* **WORK REQUEST**: Return all the lines below exactly as written. Drop every picture.

* **DATA**:
• • • • • • •

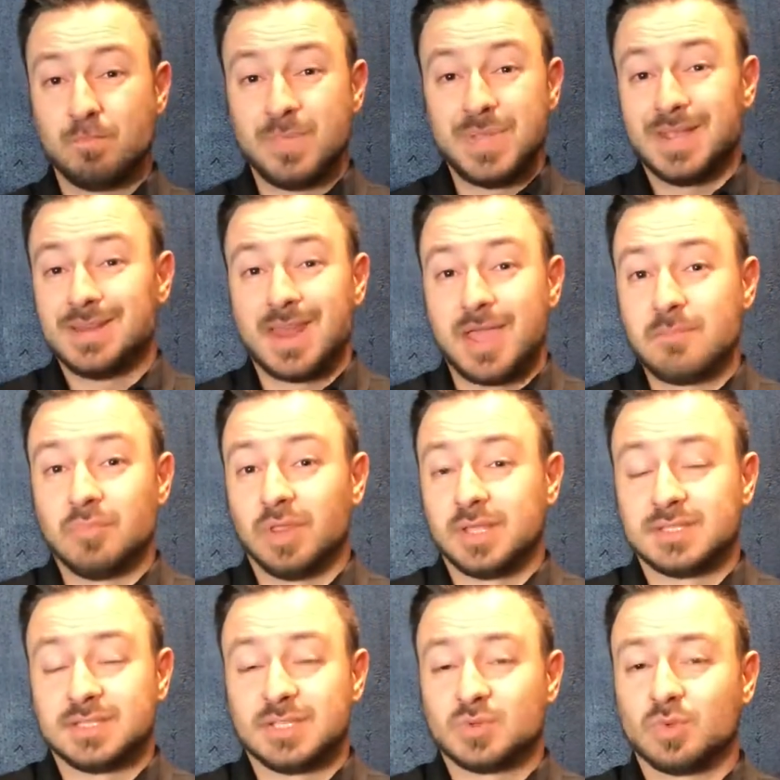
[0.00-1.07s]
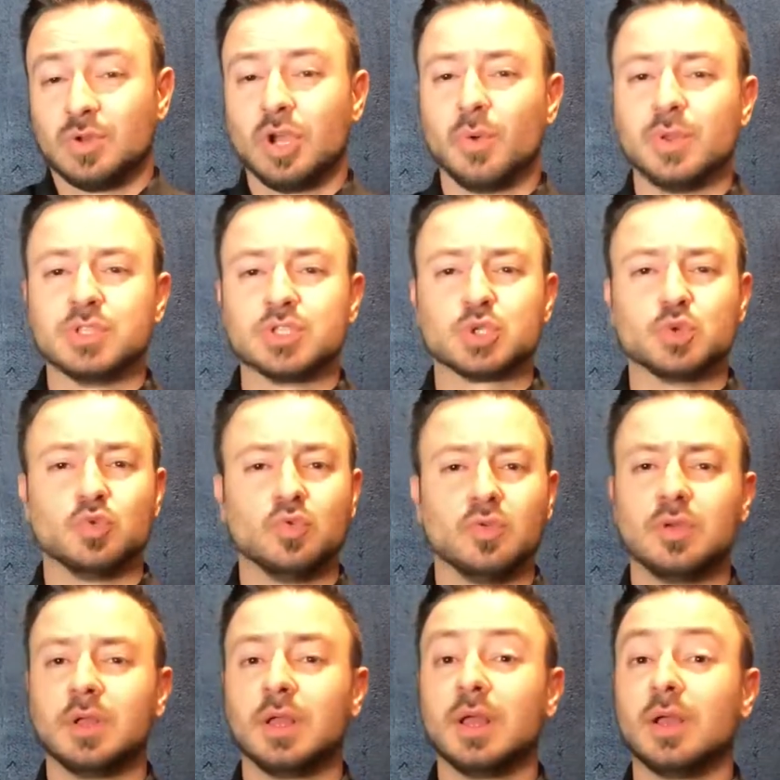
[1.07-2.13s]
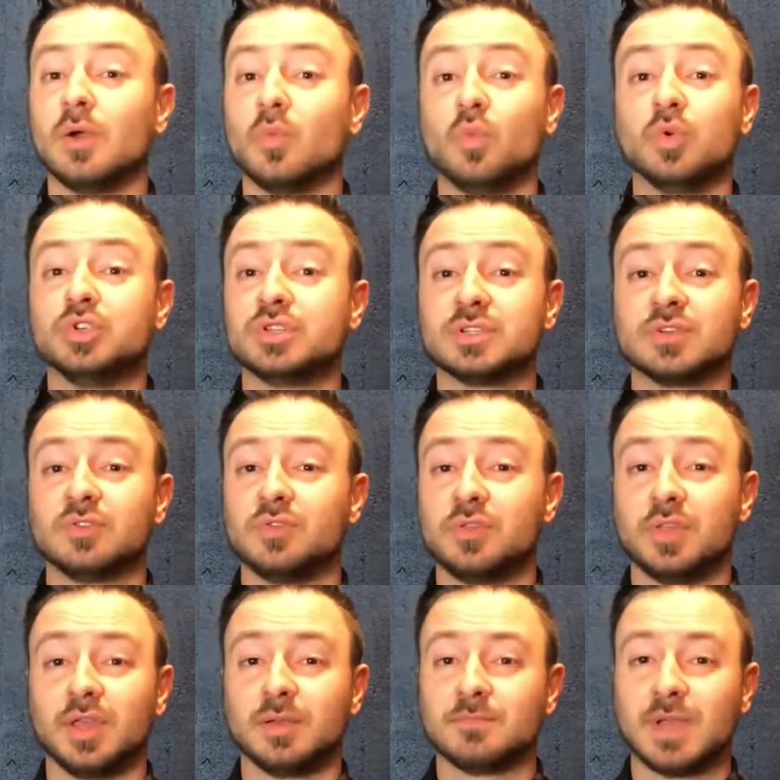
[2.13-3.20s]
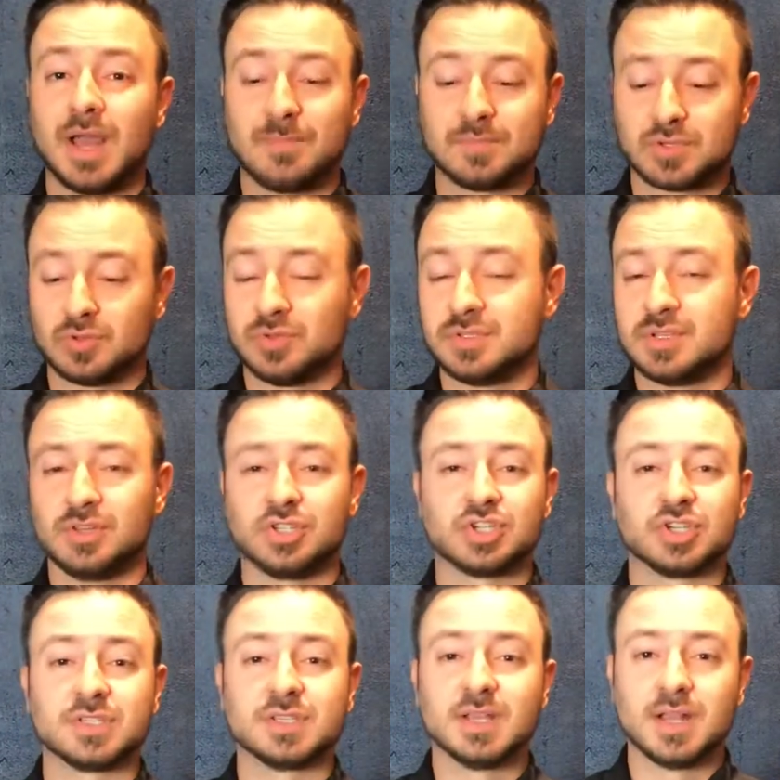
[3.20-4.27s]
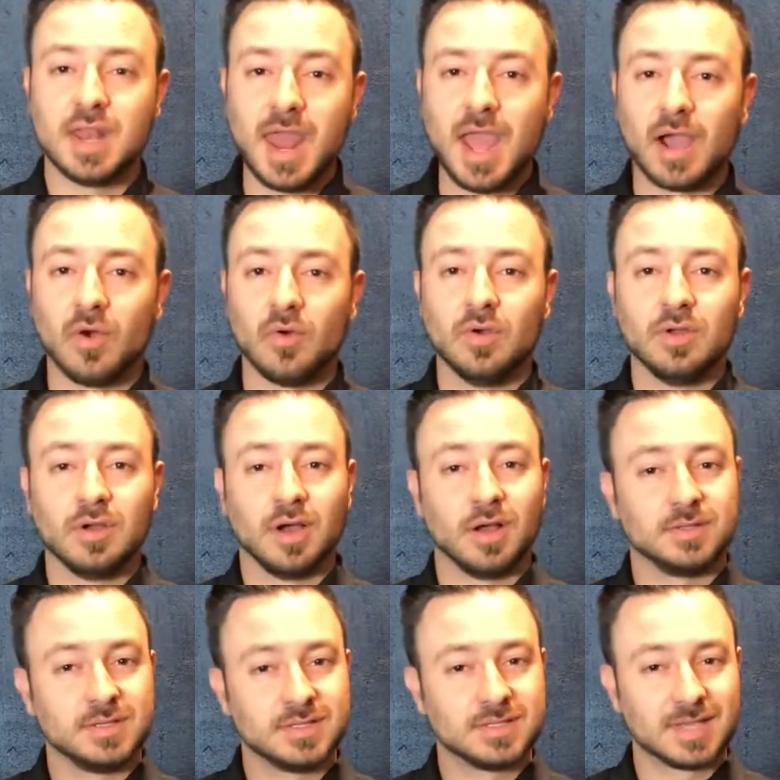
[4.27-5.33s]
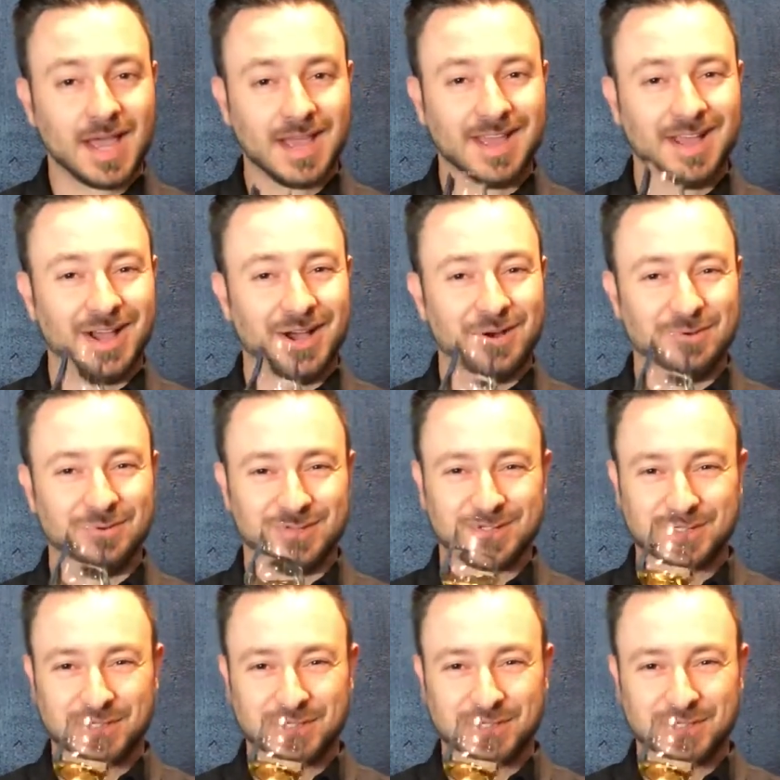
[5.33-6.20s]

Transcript: big name blends this would go into, which is a good thing. Absolutely delicious. Now, I did say I would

• • • • • • •

* **RESPONSE FOR THIS EXERCISE**:
[0.00-1.07s]
[1.07-2.13s]
[2.13-3.20s]
[3.20-4.27s]
[4.27-5.33s]
[5.33-6.20s]

Transcript: big name blends this would go into, which is a good thing. Absolutely delicious. Now, I did say I would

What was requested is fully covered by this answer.